* Exercise description *
What is the count of lines in the data that hold the string "speaker"? State the number alone.

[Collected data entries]

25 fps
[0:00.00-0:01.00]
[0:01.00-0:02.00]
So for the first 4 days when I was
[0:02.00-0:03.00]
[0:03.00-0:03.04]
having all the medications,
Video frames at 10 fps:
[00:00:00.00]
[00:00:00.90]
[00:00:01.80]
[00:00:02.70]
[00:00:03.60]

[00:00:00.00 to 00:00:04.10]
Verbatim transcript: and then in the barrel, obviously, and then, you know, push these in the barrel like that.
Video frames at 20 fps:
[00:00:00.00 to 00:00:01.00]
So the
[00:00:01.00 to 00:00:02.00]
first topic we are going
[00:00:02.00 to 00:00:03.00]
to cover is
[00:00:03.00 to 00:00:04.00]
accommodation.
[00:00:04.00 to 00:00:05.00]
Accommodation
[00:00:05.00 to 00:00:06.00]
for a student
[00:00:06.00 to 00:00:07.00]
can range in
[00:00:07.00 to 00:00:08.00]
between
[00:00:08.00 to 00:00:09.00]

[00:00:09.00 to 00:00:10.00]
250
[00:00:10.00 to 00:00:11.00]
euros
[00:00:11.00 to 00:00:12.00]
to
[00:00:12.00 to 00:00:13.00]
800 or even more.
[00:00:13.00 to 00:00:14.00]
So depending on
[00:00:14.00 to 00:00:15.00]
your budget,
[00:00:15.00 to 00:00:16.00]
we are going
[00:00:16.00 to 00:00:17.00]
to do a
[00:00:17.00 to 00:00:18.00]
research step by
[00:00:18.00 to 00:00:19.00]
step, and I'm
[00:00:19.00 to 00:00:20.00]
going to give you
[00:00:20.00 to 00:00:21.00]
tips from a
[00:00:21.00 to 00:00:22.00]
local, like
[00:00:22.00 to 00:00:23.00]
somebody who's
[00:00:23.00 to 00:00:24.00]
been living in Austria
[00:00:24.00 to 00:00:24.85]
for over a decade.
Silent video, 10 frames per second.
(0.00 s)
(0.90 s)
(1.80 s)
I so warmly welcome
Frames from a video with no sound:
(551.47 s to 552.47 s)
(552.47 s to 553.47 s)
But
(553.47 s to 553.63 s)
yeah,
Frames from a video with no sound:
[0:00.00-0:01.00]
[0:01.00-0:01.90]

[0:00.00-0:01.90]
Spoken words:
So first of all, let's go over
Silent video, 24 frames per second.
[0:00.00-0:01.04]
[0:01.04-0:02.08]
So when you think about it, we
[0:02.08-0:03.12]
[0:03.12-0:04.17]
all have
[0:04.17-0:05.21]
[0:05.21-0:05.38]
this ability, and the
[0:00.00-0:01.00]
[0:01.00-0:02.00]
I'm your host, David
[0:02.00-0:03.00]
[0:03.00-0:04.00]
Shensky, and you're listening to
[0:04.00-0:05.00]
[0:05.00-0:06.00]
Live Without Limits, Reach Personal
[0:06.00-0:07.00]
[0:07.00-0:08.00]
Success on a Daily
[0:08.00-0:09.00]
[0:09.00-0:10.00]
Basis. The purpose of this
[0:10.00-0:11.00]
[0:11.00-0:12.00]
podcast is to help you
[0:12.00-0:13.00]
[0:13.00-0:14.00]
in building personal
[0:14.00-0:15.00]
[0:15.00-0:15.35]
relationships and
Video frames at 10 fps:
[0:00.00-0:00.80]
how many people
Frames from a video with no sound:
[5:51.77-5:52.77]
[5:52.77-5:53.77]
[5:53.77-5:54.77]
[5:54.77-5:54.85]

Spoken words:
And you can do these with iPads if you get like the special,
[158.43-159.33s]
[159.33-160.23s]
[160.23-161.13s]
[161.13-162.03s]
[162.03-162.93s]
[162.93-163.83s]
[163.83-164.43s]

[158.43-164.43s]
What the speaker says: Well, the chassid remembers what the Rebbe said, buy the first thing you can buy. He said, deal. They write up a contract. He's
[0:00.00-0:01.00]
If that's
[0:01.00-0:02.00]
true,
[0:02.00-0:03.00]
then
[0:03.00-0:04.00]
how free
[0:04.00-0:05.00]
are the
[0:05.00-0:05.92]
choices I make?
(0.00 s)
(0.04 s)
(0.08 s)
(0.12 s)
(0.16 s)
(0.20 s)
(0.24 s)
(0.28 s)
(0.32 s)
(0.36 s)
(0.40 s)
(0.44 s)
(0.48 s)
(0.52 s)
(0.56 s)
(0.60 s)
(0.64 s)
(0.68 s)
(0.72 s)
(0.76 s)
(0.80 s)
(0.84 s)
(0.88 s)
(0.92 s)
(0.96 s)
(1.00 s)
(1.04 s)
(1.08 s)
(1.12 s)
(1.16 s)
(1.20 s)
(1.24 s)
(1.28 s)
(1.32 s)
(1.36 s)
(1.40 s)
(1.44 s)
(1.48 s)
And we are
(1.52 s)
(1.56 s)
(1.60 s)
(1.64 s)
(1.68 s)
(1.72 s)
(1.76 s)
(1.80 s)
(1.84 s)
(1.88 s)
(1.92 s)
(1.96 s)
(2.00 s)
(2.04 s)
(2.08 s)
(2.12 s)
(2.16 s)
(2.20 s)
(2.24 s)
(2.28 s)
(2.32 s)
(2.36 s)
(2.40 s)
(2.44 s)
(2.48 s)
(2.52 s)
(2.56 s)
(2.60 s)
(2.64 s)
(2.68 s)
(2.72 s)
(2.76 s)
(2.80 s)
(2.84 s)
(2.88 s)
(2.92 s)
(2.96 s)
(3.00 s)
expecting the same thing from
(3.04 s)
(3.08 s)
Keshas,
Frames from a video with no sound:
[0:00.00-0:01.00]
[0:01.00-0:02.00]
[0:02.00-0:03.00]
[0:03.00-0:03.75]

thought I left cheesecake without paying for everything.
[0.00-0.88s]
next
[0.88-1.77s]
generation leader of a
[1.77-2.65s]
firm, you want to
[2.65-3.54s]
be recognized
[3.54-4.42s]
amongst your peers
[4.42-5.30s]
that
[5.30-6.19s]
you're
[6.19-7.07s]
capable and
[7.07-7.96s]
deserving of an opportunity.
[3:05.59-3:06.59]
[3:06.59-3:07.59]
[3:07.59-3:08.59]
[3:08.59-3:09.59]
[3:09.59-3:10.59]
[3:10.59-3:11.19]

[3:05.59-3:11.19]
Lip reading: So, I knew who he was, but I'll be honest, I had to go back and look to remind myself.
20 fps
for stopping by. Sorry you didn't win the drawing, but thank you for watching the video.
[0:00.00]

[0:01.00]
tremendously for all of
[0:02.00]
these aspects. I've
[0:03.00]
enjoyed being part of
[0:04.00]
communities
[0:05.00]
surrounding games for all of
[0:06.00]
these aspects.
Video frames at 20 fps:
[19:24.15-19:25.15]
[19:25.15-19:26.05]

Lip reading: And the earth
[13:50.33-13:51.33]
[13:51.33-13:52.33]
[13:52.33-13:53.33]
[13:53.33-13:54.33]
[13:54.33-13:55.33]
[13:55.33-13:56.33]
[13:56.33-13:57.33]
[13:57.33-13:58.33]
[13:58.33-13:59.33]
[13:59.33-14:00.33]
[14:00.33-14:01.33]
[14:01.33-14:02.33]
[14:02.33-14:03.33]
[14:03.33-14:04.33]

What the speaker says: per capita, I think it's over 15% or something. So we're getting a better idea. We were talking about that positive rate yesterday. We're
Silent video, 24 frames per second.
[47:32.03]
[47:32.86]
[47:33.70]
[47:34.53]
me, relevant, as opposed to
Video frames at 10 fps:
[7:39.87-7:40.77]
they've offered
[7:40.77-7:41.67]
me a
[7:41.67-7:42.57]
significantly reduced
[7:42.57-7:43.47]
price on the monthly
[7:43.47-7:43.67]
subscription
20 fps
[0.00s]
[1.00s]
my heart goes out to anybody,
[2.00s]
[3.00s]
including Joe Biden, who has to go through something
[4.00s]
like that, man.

* Result for this exercise *
2